Sweet & Vicious, which has been at 5 Spring St. since 1998 and has closed its backyard at midnight throughout that time, will now close the backyard at 10 p.m. on weekdays and 11 p.m. on weekends.

"To me, they have very little redeeming social value," Daniel Aubrey, who moved into the building with his wife in February 2014, said at a Community Board 2 liquor licensing meeting Tuesday night where the bar's management was present.

Aubrey said he "had no idea the hell that would visit us when spring came and Sweet & Vicious came to full, evil life," and lamented that he was granted "only two minutes to relate the story of the hell and abomination that these people visit on us."

He also derided "the bizarre mating rituals" that he said the bar's "20-something" clientele engages in after they get "drunk as lords."
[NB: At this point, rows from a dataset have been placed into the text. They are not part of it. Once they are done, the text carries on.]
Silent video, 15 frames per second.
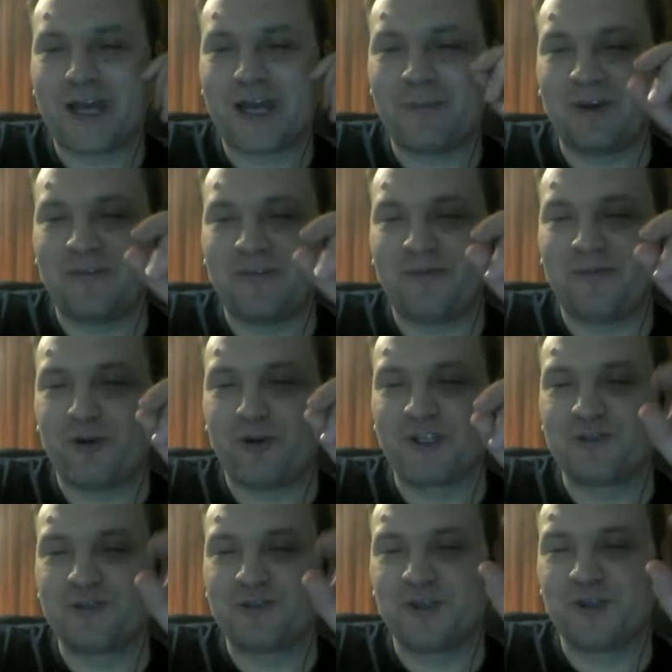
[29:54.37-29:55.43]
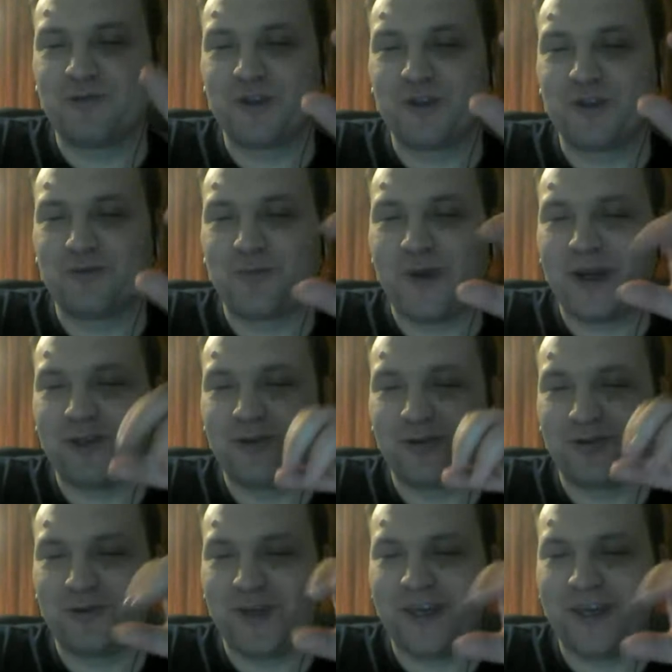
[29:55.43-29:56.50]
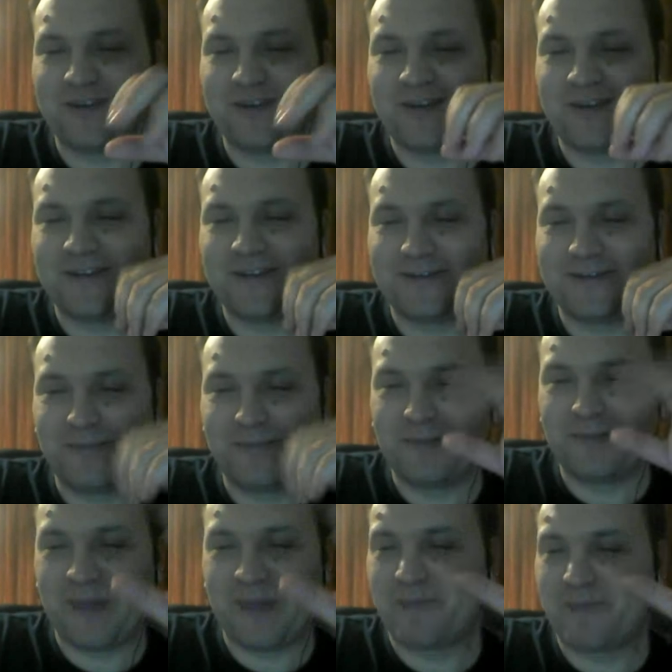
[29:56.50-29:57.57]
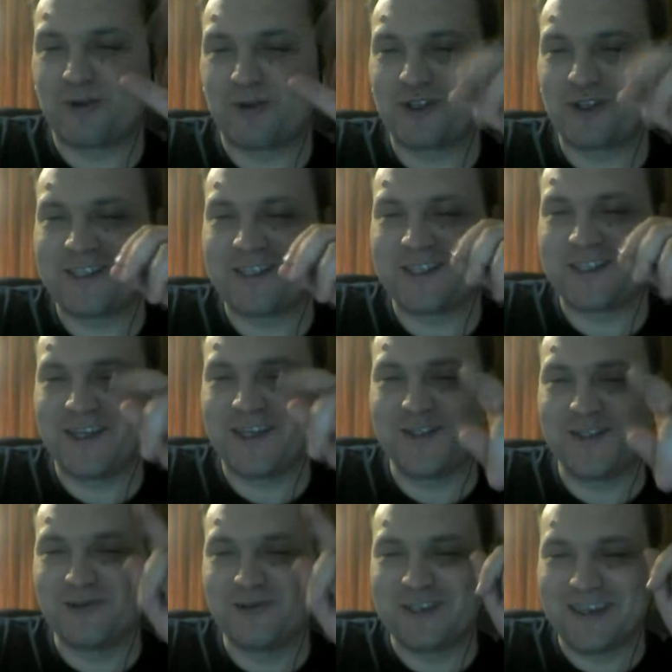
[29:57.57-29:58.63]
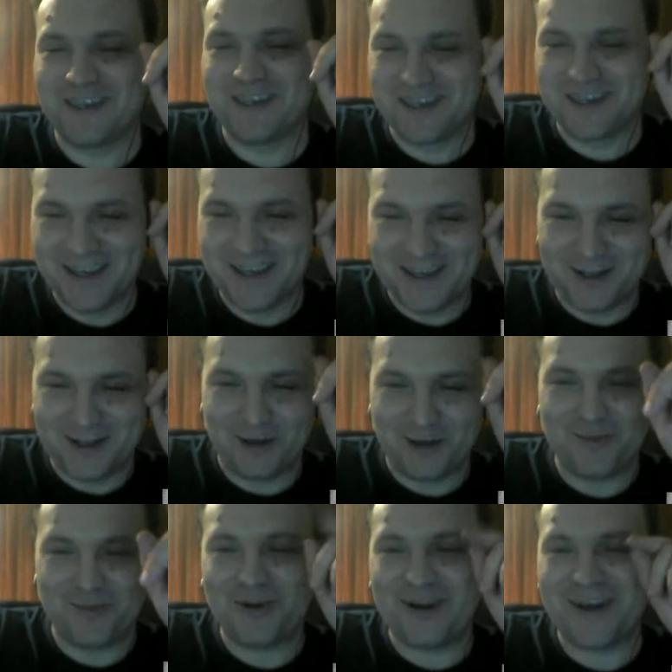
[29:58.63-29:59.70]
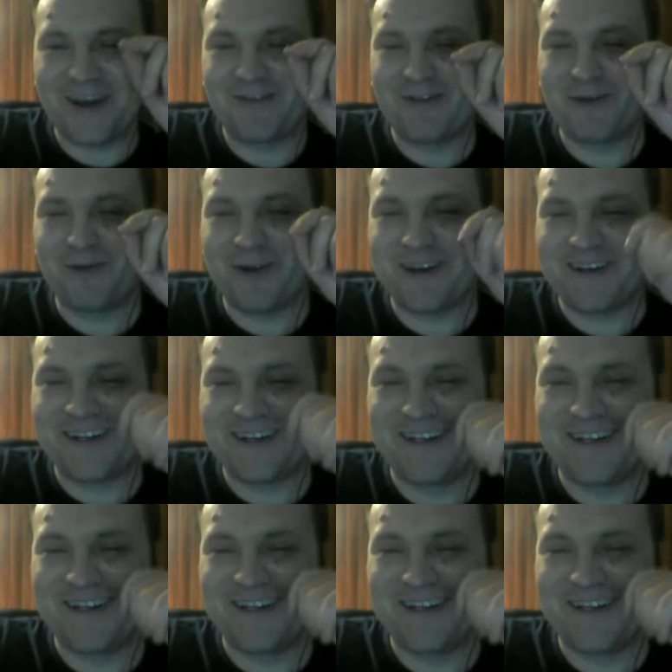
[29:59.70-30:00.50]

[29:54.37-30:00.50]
couple of projects with with Roberto together pet pet projects, and he's using Lombok everywhere.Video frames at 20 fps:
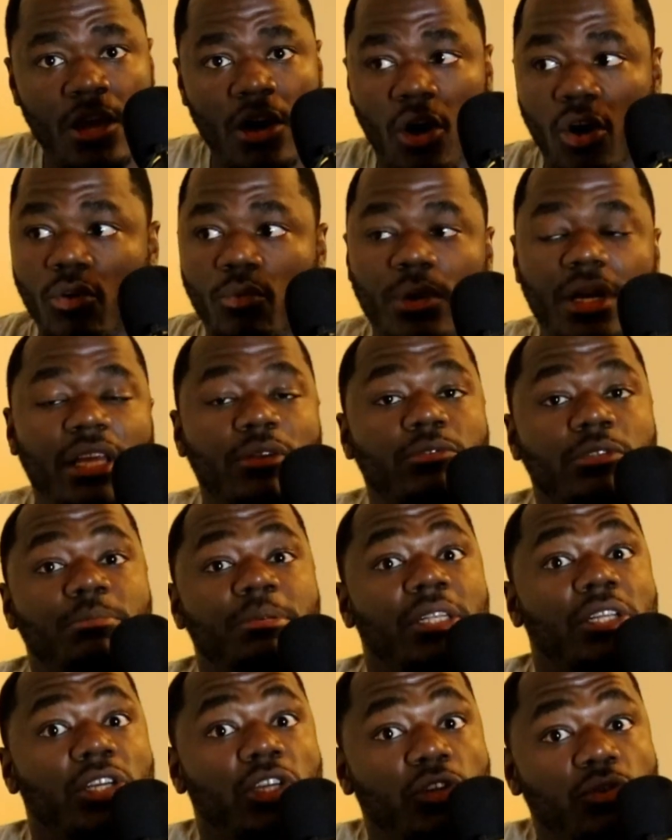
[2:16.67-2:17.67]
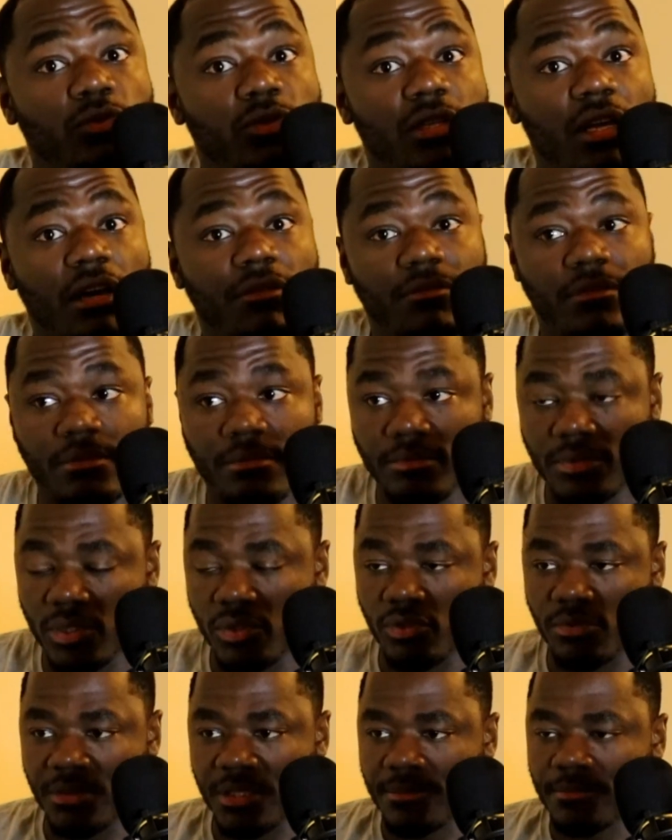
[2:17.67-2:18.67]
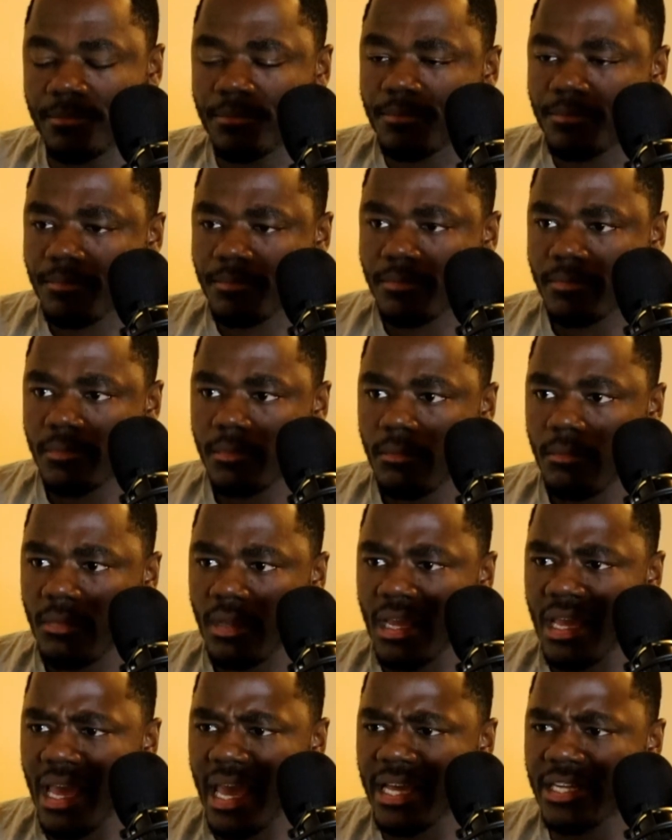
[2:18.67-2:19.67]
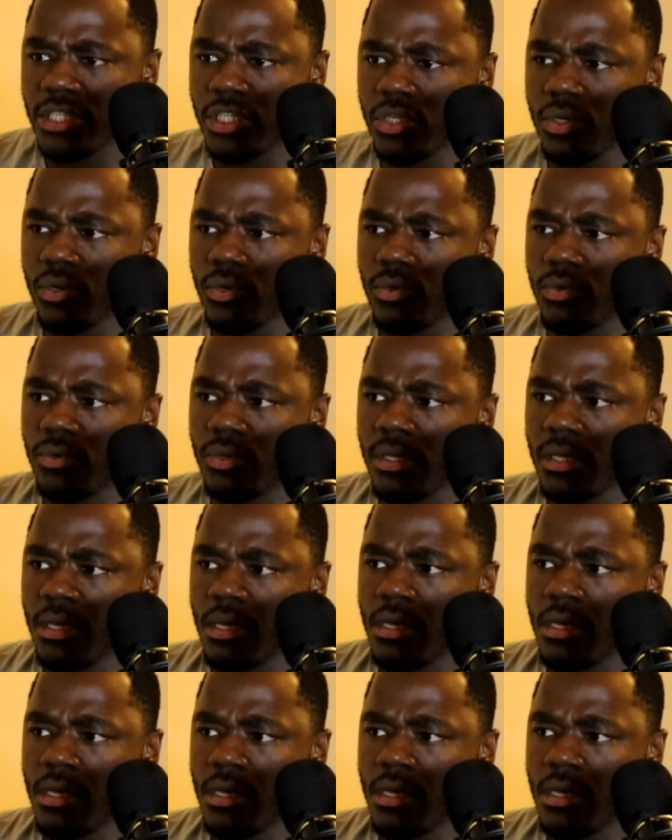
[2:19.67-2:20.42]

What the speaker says: or what he was being accused of, excuse me. And so,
Several other people also spoke against the bar, including a woman who said she was there to represent the concerns of her neighbors, many of whom are Asian, elderly and cannot speak English.

Bar employees spoke in defense of their establishment, as did some regulars, including an older gentleman with a cane who said he drinks there several days a week and "it's never too loud for good conversation."

After conversing with opponents outside the meeting for some time, the bar's management returned and promised to voluntarily close the backyard early for the rest of the summer.

They plan to return to the committee's September meeting to meet with neighbors again for a progress report.

"We're just trying to be cooperative," said a manager who identified himself as Burak but declined to give his last name. "[We want to] try our best to serve the community."